**Data shown:**
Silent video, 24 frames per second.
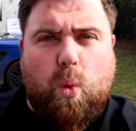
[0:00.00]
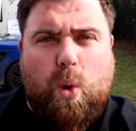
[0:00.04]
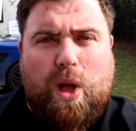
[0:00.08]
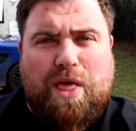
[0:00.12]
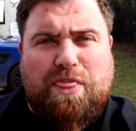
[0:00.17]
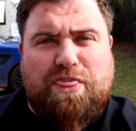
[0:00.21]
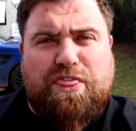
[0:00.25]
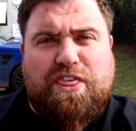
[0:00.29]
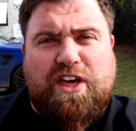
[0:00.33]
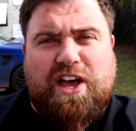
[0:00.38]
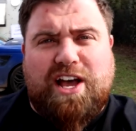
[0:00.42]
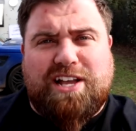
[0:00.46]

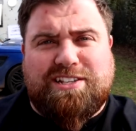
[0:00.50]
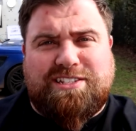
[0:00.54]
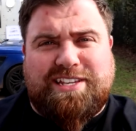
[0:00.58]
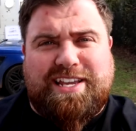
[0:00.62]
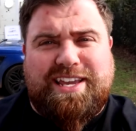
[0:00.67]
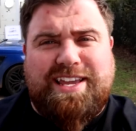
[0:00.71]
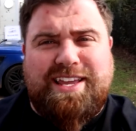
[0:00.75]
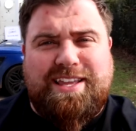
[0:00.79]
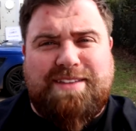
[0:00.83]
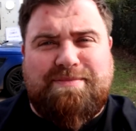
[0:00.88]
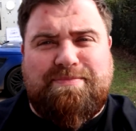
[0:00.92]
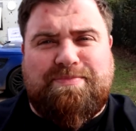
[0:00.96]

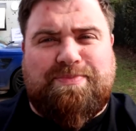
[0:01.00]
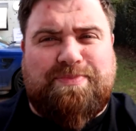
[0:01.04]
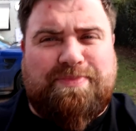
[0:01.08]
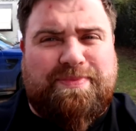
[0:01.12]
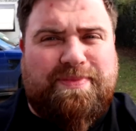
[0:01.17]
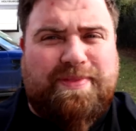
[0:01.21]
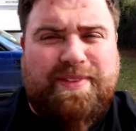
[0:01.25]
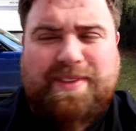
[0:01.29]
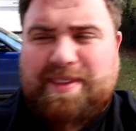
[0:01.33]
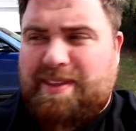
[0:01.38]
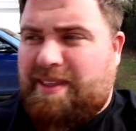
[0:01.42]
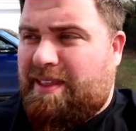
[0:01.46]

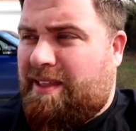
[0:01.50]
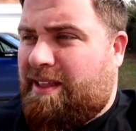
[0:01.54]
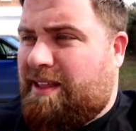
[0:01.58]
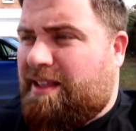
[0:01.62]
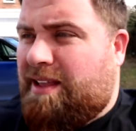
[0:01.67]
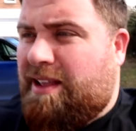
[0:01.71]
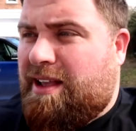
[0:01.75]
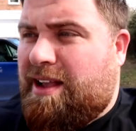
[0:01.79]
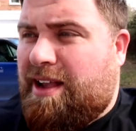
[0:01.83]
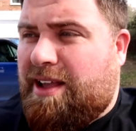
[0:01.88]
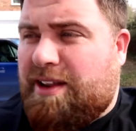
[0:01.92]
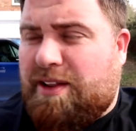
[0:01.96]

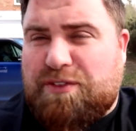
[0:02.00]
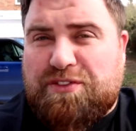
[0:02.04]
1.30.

**Exercise:** If an entry holds a picture, skip the picture and print the rest of the data exactly.

**Solution for this problem:**
Silent video, 24 frames per second.
[0:00.00]
[0:00.04]
[0:00.08]
[0:00.12]
[0:00.17]
[0:00.21]
[0:00.25]
[0:00.29]
[0:00.33]
[0:00.38]
[0:00.42]
[0:00.46]

[0:00.50]
[0:00.54]
[0:00.58]
[0:00.62]
[0:00.67]
[0:00.71]
[0:00.75]
[0:00.79]
[0:00.83]
[0:00.88]
[0:00.92]
[0:00.96]

[0:01.00]
[0:01.04]
[0:01.08]
[0:01.12]
[0:01.17]
[0:01.21]
[0:01.25]
[0:01.29]
[0:01.33]
[0:01.38]
[0:01.42]
[0:01.46]

[0:01.50]
[0:01.54]
[0:01.58]
[0:01.62]
[0:01.67]
[0:01.71]
[0:01.75]
[0:01.79]
[0:01.83]
[0:01.88]
[0:01.92]
[0:01.96]

[0:02.00]
[0:02.04]
1.30.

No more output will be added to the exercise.